-¿Te han cortado? -preguntó el hombre.
-No -dijo ella-, siempre he sido así.
Él la examinó de cerca. Se rascó la cabeza. Allí había una llaga abierta. Dijo:
-No comas yuca, ni plátanos, ni ninguna fruta que se raje al madurar. Yo te curaré. Échate en la hamaca y descansa.
Ella obedeció al sábelotodo. Con paciencia tragó los mejunjes de hierbas y se dejó aplicar las pomadas y los ungúentos. Tenía que apretar los dientes para no reírse, cuando él le decía:
-No te preocupes.
El juego le gustaba, aunque ya empezaba a cansarse de vivir en ayunas y tendida en una hamaca. La memoria de las frutas le hacía agua la boca.

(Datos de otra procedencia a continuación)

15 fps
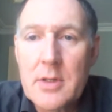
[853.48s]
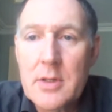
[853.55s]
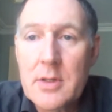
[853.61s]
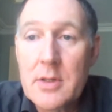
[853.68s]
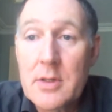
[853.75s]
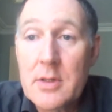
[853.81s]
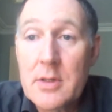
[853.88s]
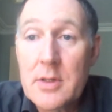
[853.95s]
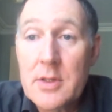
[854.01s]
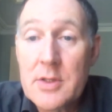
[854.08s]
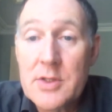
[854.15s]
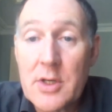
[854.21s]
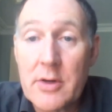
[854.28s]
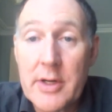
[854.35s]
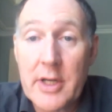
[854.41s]
I think
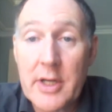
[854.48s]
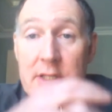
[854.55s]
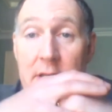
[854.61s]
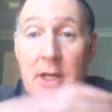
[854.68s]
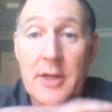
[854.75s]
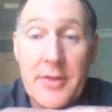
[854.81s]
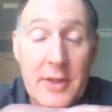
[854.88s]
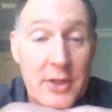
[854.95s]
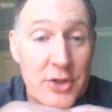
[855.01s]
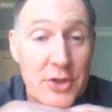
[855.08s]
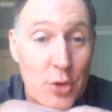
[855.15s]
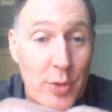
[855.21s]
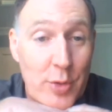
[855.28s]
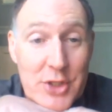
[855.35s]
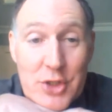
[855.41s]
there's a questions coming in
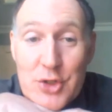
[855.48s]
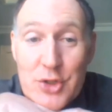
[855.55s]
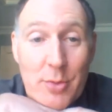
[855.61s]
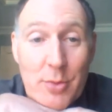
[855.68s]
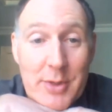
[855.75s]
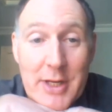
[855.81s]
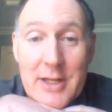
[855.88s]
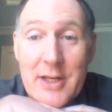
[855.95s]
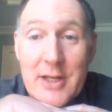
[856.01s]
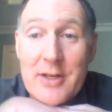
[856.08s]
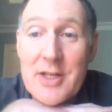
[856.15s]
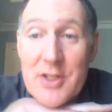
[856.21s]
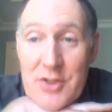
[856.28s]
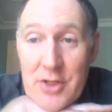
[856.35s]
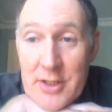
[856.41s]
that these are not
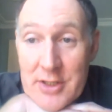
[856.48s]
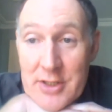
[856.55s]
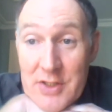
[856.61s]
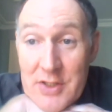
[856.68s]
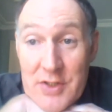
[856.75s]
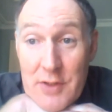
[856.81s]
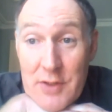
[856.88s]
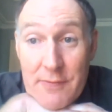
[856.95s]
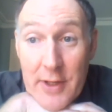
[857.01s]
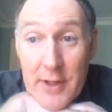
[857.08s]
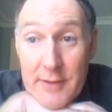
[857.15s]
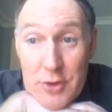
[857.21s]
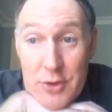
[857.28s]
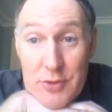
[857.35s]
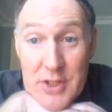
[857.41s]
DC526 has
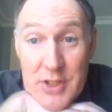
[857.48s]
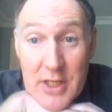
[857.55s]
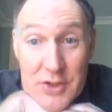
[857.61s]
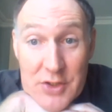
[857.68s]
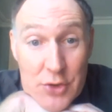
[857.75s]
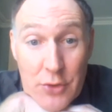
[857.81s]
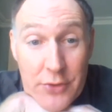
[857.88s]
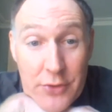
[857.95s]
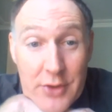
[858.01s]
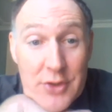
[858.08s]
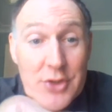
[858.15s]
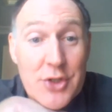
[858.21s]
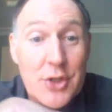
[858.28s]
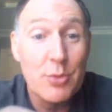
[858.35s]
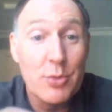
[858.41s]
nothing to do with this
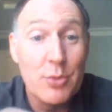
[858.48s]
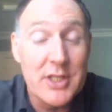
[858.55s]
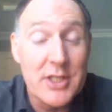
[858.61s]
program.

Una tarde, el hombre llegó corriendo a través de la floresta. Daba saltos de euforia y gritaba:
¡Lo encontré! ¡lo encontré!
¿Qué encontraste?
¡El remedio!
Acababa de ver al mono curando a la mona en la copa de un árbol.
-Es así -dijo el hombre, aproximándose a la mujer.
Cuando acabó el largo abrazo, un aroma espeso, de flores y frutas, invadió el aire. De los cuerpos, que yacían juntos, se desprendían vapores y fulgores jamás vistos, y era tanta su hermosura que se morían de vergúenza los soles y los dioses.